The cost in the U.S. can run from $85 to $200 more per tooth. The lab that my dentist found in Toronto charged about $300 to print my SIN number, like a stain, onto my porcelain implant. It was then covered in a clear porcelain and baked until it became part of the tooth.
When viewed in a mirror the SIN numbers are backward. I probably should have had them done the other way! No worries I still have four more implants on the way. My next tat? My email address frontward and backwards and my website URL!
Close Encounter
Tigers, Great Whites and the Galapagos Sharks have been known to attack divers. They don’t necessarily intend to eat the neoprene wrapped human, but the simple act of tasting is usually fatal. I survived my meetings intact but they left me with a deep concern that I might die diving and that my remains might not be found and identified for a long time.
In the case of the Tiger Shark, it was late summer in 2013 and I was diving with three experienced Fort Myer divers – a cop, a bondsman and female underwater archaeologist. We were three hours out into the Gulf of Mexico from Sanabel Island. It was hot, the seas were up and storm clouds were blowing through the area. We jumped into the sea, grabbed onto the anchor line and pulled ourselves downwards. The boat was empty, bouncing in the incoming waves. My companions were going to spearfish; I was going to photograph them catching their dinners.
There was an artificial reef made from long concrete pilings 60 feet down. But before we reached the bottom we were shrouded by a school of frenzied fish, madly swimming between our legs and arms and buzzing past our heads.
Fish faces don’t usually show expression, but these metre long fish looked frantic, and with good reason. As we punched through the thrashing ring we could see through the gloom a large 8-foot tiger shark herding the fish. Behind the tiger were four smaller sharks, including a 6-foot bull shark. They were the next step down in the food chain – following the hunting tiger in anticipation of some leftovers.

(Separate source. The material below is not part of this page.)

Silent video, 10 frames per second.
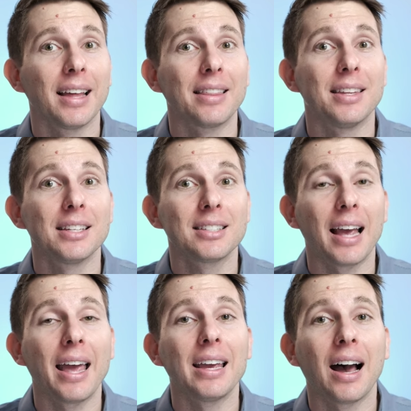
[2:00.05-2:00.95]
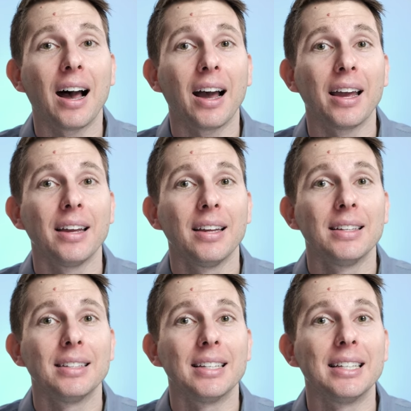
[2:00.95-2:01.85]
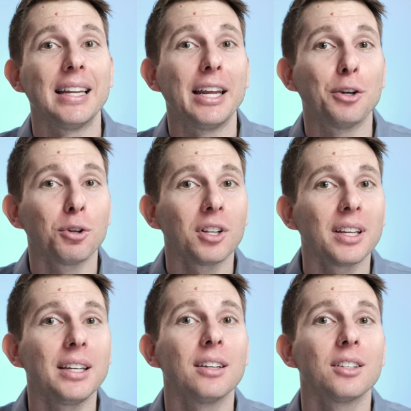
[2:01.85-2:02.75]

that this AI did an eerily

We touched bottom and instinctively formed a circle, our backs touching and fronts facing the lazily circling sharks. I had a cop on one side and a huge bails bondman on the other. The young archaeologist had somehow gone missing.
The sharks continued to circle us in the dull light of the warm and turbid water. They remained just within visibility range. Spear guns were put away and through pointing and sign language we decided to surface, hoping to find our companion on the boat.
Swimming upward we encountered a strong current. Breaking the surface we looked for the craft. Rough seas had pushed us a mile away from the anchored dive boat. It was so far away we could only see the boat when we bobbed on the crest of a wave and looked down at her in the trough of another wave.
With waves splashing hard into our faces, we had to continue to breath through our regulators as we started a long difficult swim against the current. It was a tough slog, made more difficult by the sharks that swam just two to three feet (less than a metre) directly below us. My companions disappeared under the waves several times to push at the pesky sharks with the butt ends of their guns.
It took 40 minutes to almost reach the stern of the boat. A few feet from safety I ran out of air. I was dragged to the ladder by my buddy. Climbing into the boat I called down into the cabin for our fourth diver. No answer. She wasn’t there.
We all stood and searched the horizon for a dive safety sausage (a 10-foot/3m tall signaling device). North. South. East. And West. Nothing. We were going to issue a mayday when suddenly we could hear her yelling far off the stern.
Our missing diver was coming home. She swam through the same sharks that had escorted us to the boat. She climbed exhausted aboard. Smaller and lighter than we oversized men, the current blew her farther away from the boat as she surfaced.
It was a long, bumpy butt-busting ride back to Sanibel Island. Three hours in 6-foot swells. Time enough to plan my next dental visit.